What this task involves:
Across the entries that follow, tally every line holding the word "video" and reply with the count alone.

The data:
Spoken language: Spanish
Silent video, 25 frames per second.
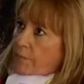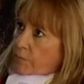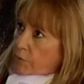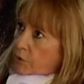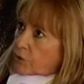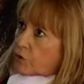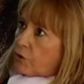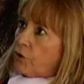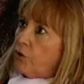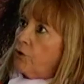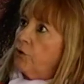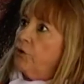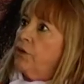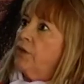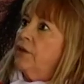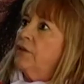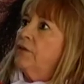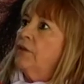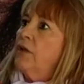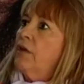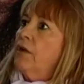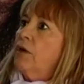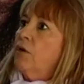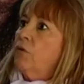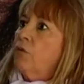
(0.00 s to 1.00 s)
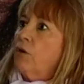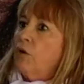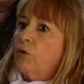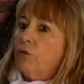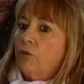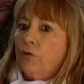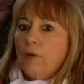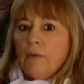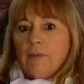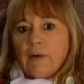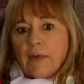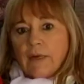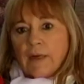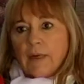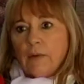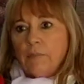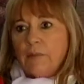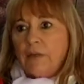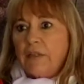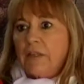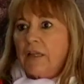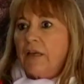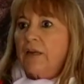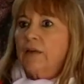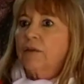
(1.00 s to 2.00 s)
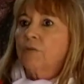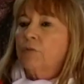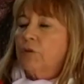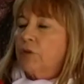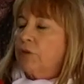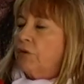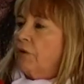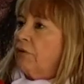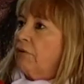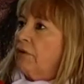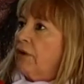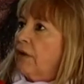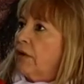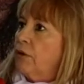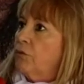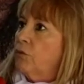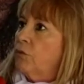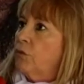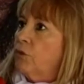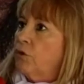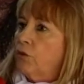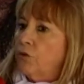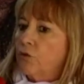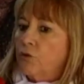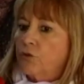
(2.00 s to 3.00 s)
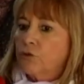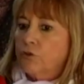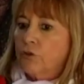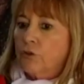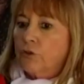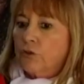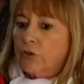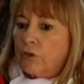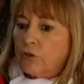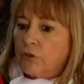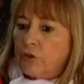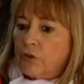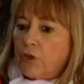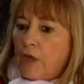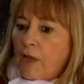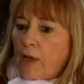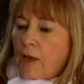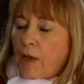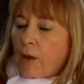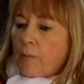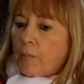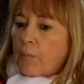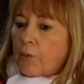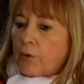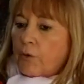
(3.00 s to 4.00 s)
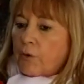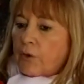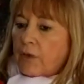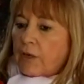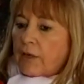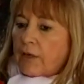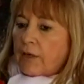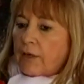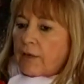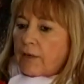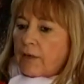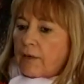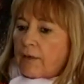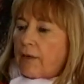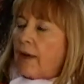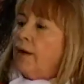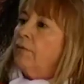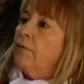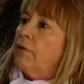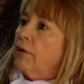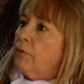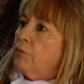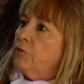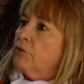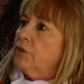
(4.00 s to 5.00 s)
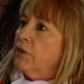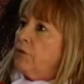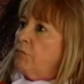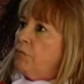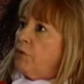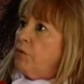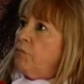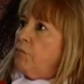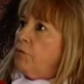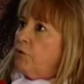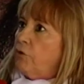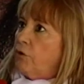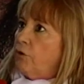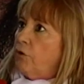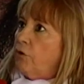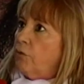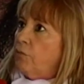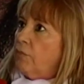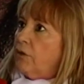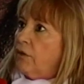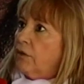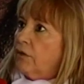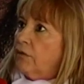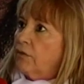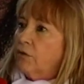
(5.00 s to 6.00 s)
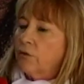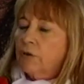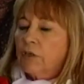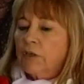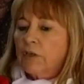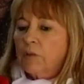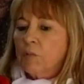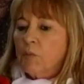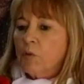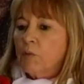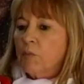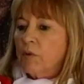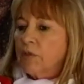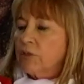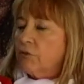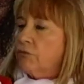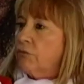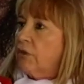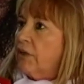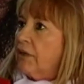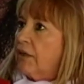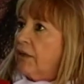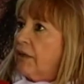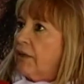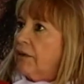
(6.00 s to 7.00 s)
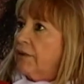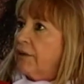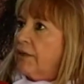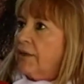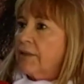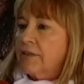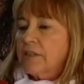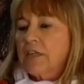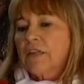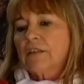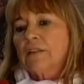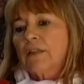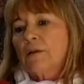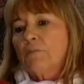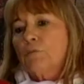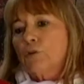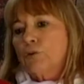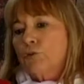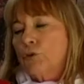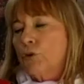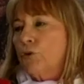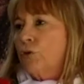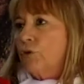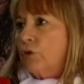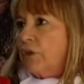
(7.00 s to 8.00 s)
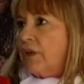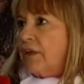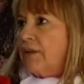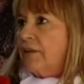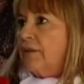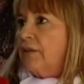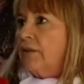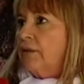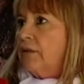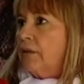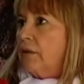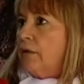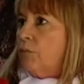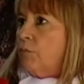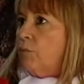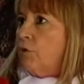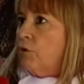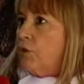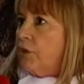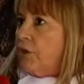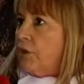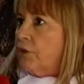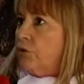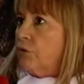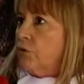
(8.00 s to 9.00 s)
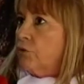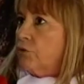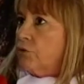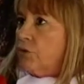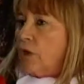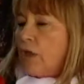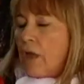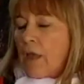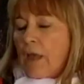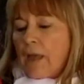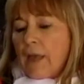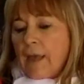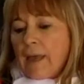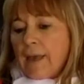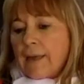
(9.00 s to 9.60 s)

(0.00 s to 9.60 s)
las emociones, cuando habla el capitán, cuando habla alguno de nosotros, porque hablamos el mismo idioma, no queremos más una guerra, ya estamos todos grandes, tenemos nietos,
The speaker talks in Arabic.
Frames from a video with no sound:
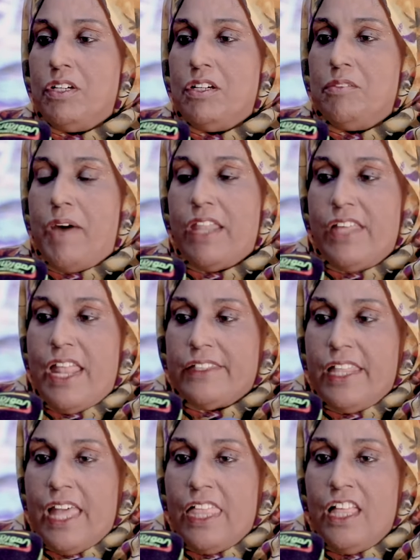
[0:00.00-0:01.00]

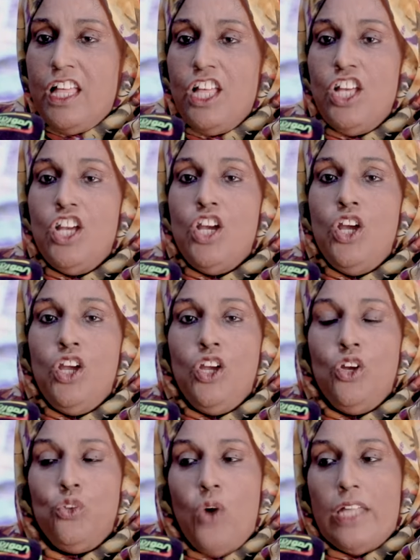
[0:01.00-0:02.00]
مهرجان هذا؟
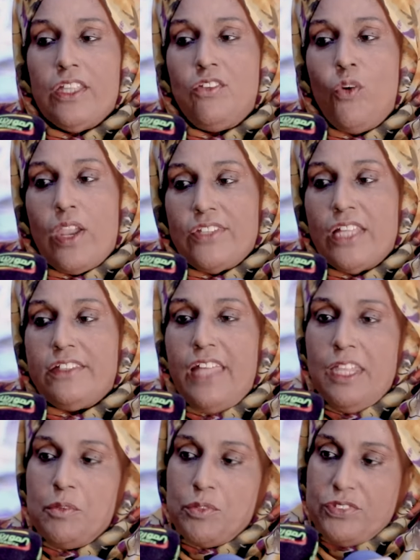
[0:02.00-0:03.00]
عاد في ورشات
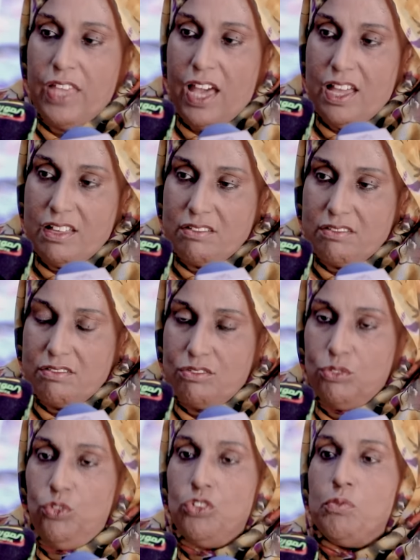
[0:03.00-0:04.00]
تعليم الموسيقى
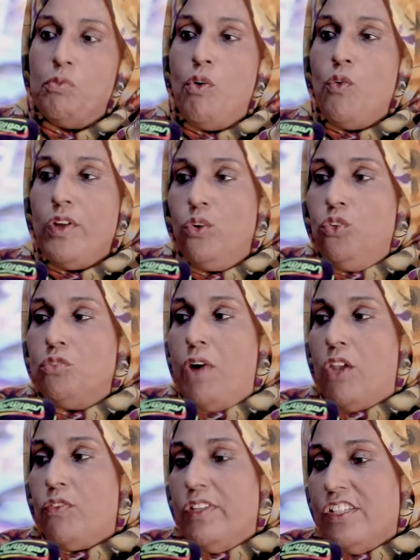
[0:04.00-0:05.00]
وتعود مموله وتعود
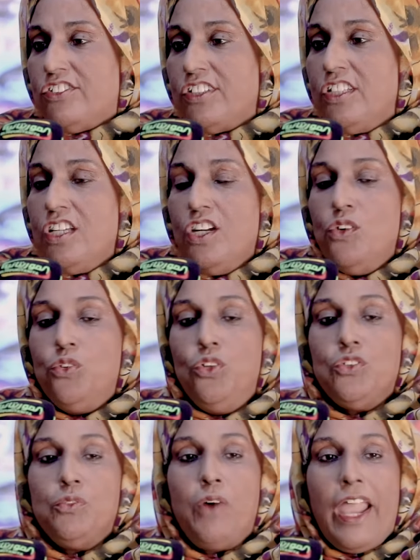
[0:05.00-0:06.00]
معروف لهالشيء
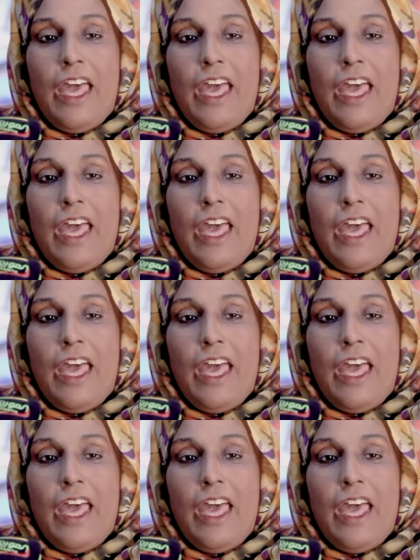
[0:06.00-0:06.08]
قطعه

Task answer:
2